Dotted among the auction lots and Mallorcan market finds – including the bed in the guest room and a sculptural marble sink – are pieces picked up from the house sale of designer Malene Birger, who lives locally. They sit in communion with Herold’s own creations – not least the Draped Shelf, a plinth inspired by the folds of drapery, suspended in plaster but designed to stand the weight of a 30kg sculpture. For classical week at Christie’s, Herold filled an entire wall with swagged sconces, shelves and brackets, each one supporting an ancient vessel – to mesmeric effect. The clients who come by appointment to survey, and shop, Herold’s home, invariably stay for drinks or even supper (almost everything, aside from the canvases she was given by her father, is for sale). At the Consell flea market, she moves hawk-like, instinctively attracted by the curious and colourful – from beribboned Union Jack flags to swaths of bargain-priced velvets in antique rose.
The true beauty of the townhouse is that it effortlessly showcases eclectic tastes without ever feeling cluttered. Even the interior’s rich palette of natural-pigment paints has been personally developed by Herold, drawing inspiration from the intense tones of renaissance frescoes. “It’s already quirky,” she says. “But there’s always room for more.”

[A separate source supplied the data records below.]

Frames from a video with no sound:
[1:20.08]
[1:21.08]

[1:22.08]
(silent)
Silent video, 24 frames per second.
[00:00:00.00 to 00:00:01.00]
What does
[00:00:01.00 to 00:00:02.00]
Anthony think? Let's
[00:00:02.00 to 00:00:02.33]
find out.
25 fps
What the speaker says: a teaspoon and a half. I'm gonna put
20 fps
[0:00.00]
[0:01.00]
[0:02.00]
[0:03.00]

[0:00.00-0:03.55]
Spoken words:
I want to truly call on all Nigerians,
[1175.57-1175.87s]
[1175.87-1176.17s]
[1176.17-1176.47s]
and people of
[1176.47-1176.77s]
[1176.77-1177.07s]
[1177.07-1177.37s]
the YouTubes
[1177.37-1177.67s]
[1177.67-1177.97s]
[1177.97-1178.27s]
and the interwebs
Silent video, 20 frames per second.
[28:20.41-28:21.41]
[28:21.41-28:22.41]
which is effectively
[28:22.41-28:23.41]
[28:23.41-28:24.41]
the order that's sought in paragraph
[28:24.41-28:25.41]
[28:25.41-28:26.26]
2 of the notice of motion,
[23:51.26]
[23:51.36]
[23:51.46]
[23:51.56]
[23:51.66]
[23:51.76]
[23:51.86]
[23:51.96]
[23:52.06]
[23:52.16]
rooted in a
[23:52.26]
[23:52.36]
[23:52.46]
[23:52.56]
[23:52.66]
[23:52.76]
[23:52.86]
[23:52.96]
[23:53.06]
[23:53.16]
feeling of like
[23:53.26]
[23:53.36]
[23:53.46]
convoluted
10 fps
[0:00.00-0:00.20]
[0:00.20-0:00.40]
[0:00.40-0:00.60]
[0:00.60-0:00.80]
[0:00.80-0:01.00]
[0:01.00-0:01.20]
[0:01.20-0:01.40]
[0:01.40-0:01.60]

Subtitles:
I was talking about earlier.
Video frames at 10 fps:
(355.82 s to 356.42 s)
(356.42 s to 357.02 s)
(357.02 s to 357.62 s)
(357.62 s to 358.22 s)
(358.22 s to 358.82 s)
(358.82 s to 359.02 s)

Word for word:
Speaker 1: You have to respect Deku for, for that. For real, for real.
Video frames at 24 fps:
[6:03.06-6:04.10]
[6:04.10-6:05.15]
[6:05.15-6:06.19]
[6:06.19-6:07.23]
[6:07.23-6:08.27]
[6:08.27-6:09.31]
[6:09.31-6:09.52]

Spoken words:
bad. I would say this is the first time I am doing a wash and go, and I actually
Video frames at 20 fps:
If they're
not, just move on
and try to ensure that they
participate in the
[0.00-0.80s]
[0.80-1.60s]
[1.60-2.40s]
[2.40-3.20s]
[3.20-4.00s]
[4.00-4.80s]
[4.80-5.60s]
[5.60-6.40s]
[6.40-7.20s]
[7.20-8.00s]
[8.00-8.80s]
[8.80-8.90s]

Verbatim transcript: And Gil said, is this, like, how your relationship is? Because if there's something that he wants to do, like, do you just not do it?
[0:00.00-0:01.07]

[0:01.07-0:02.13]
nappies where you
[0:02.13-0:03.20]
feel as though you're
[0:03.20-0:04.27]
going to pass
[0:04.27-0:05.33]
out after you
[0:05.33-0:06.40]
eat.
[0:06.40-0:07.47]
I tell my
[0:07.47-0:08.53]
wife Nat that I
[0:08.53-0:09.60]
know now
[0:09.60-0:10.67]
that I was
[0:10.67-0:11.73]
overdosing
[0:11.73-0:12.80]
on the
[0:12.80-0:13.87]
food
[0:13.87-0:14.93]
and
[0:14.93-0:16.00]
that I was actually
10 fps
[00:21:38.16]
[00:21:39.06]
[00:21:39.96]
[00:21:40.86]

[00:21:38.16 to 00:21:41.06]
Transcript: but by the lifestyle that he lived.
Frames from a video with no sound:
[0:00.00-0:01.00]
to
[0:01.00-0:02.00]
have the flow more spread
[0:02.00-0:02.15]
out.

Having filled the townhouse with canvases and sculptures by artists including Florence Hutchings, Vera Edwards and Johannes Geccelli, Herold is happily leaning into the rhythms of Felanitx life. Next to her bed, in a tiny nook that mirrors the 14th‑century starry sky rendered by Giotto in the Scrovegni Chapel, sits a statue of Saint Anthony. The patron saint of animals is celebrated every January with a ceremony that sees his statue moved from the house into the square, followed by a procession in which people bring everything from flocks of sheep to owls to domestic pets to be blessed. For Herold, it’s just another day in the ever-shifting scene that plays out in the square below.